As someone who has dealt with poverty issues in her professional life, and knows of some of the difficulties a number of Central Frontenac residents face making ends meet, she is concerned about making sure tax money is well spent,

“We are told that Council should not micro-manage staff, and that is true, but people are paying a lot of money in taxes, and we are responsible for making sure that money is well spent and that crews have the training they need and do the job they are paid to do. That's our prime responsibility.”

She also said she would like to see Council take a more active role.

“I would like to see council get involved in debating issues. Sometimes it takes a long time, particularly for new members, to feel comfortable, but it is important for every councilor to have their input. Everybody votes on everything, and we all have only one vote, so I need to listen to council, and councilors need to concern themselves with all the issues, not only the ones in their own area,” she said.
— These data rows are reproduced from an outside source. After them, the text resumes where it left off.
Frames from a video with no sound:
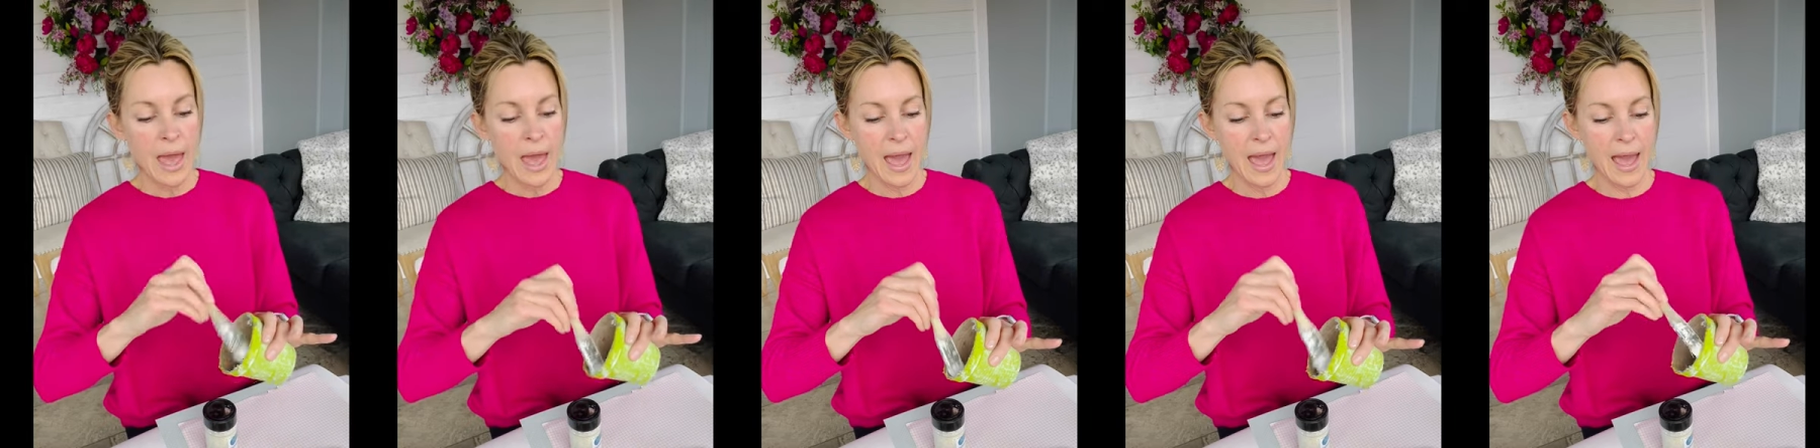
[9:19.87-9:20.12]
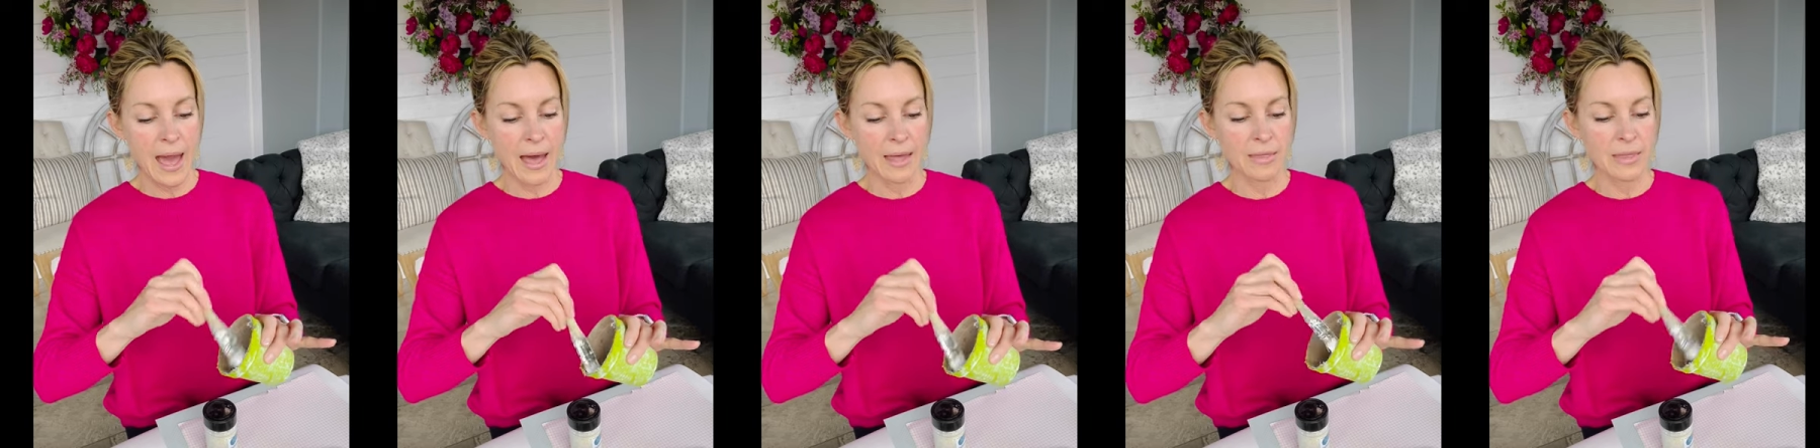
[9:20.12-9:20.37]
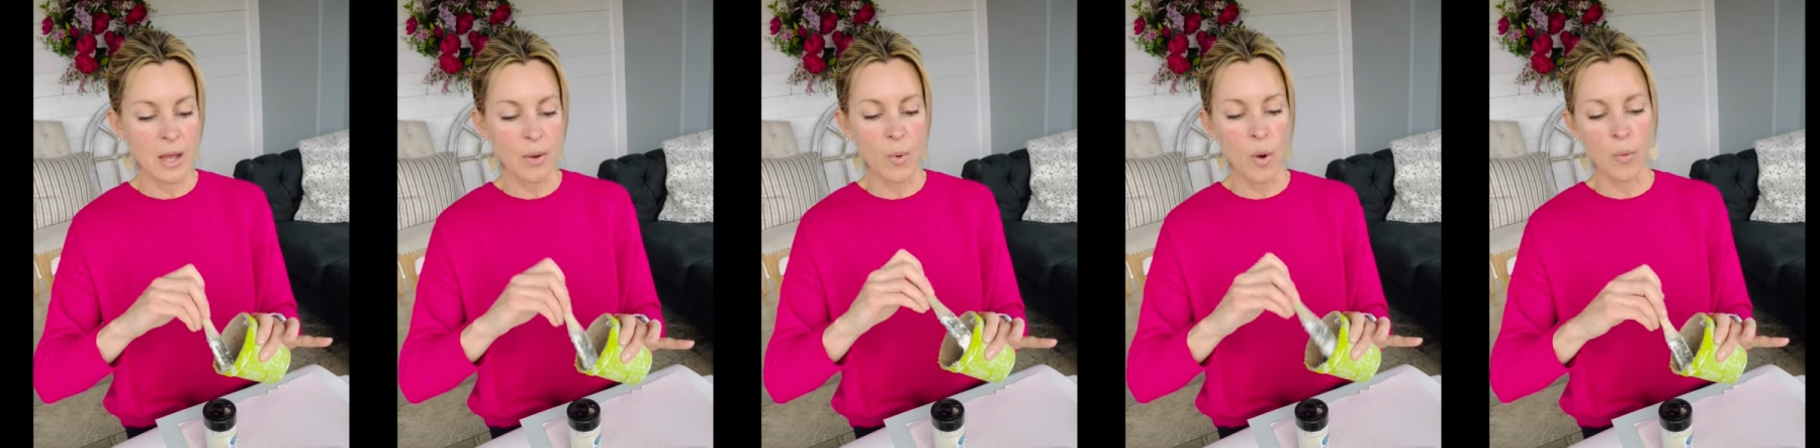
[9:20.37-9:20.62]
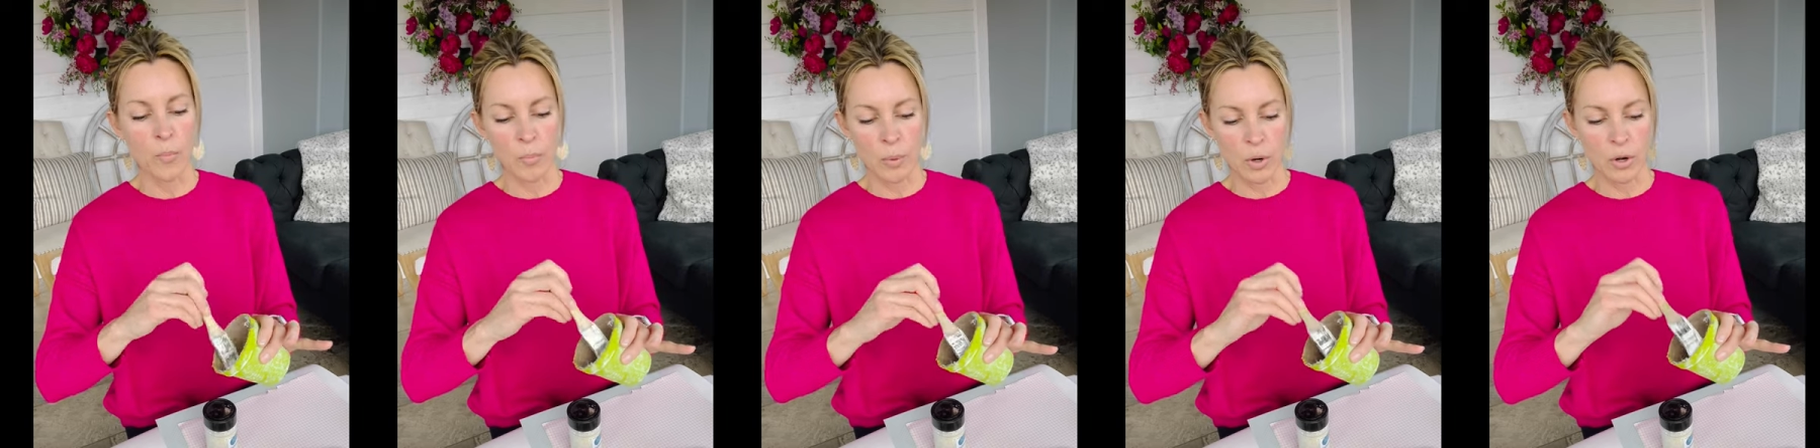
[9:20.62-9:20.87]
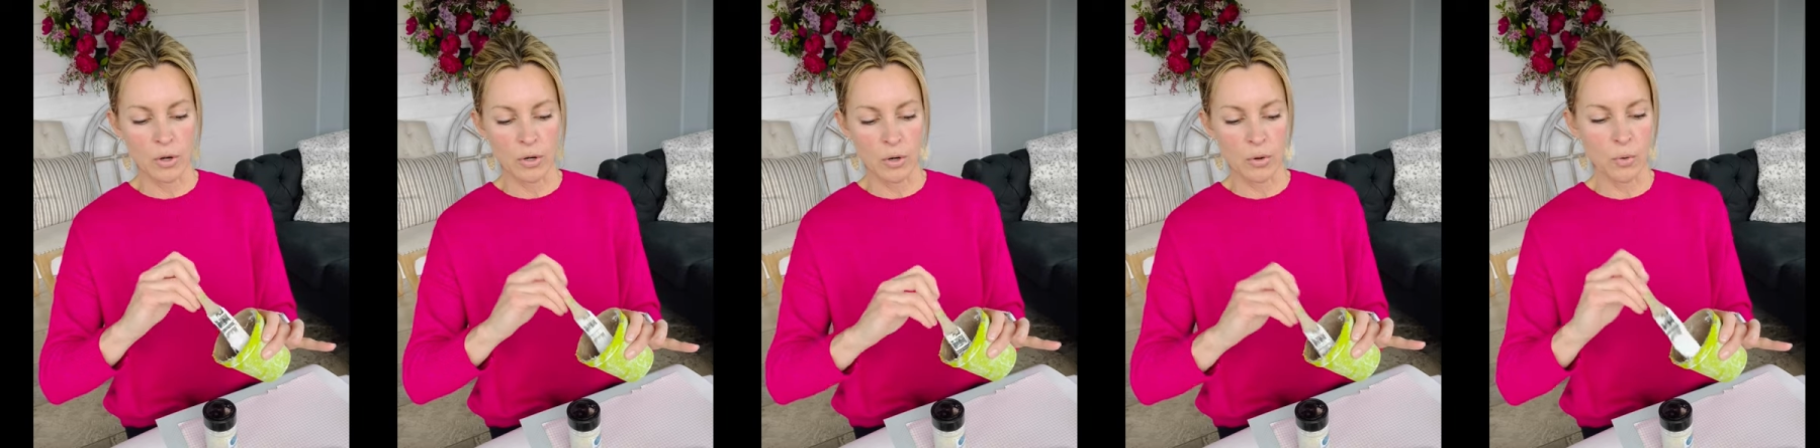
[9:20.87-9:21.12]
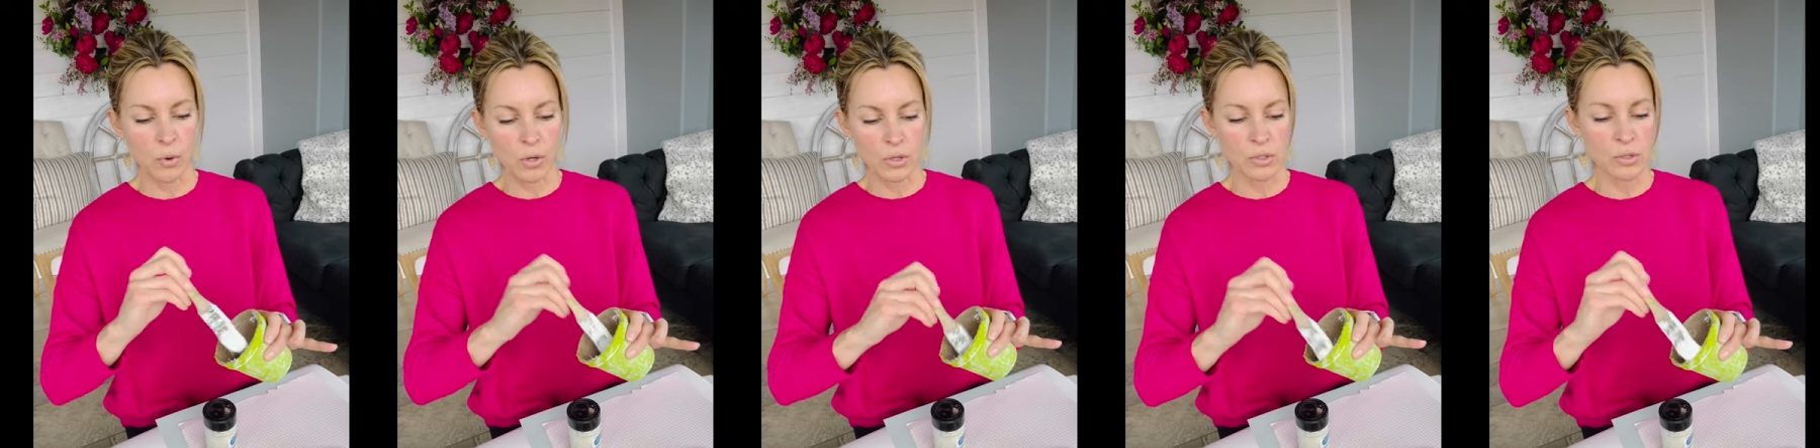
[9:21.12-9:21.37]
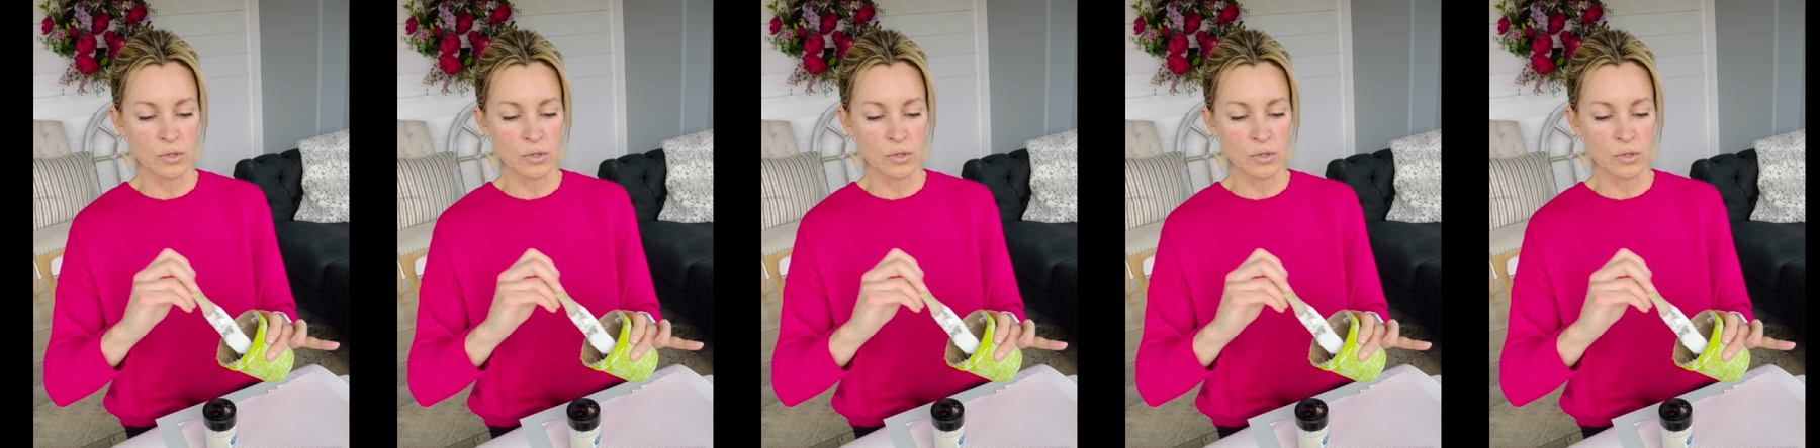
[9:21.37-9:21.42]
and they won't burn, of course,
In terms of the mayor's role on Frontenac County Council, Smith thinks it is “important but not central. I need to concern myself with what is going on in my own area first, in Central Frontenac. The county has its role, of course, but sometimes it is removed from us. It runs Fairmount Home, and that is a county priority, but the reality is that Central Frontenac residents don't go there. They go to Pine Meadow, and I still don't see why Frontenac County wouldn't find a bit of money to support Pine Meadow's rebuilding project. $25,000 per year for five years from a county that has a $40 million annual budget wouldn't have broken us.”

She is also concerned about Central Frontenac using the county as a contract planner, because the county is also the approval agency for planning decisions made by the township.

“When the county Official Plan was being debated in public only South Frontenac had anything to say. The rest of us are contracting our planning from the office that was presenting the document that we will need to follow. That is a problem,” she said.

She also said that in her view the position of mayor is not a full-time position.

“The mayor needs to be available and with technology today, I won’t need to sit in an office. The job is a couple of days per week but lots of evening and weekend work. I would not have put my name on the ballot if I didn’t think I could do the job well. I will be flexible and available and will rearrange my work life as needed, which could include retirement and moving to part-time work.”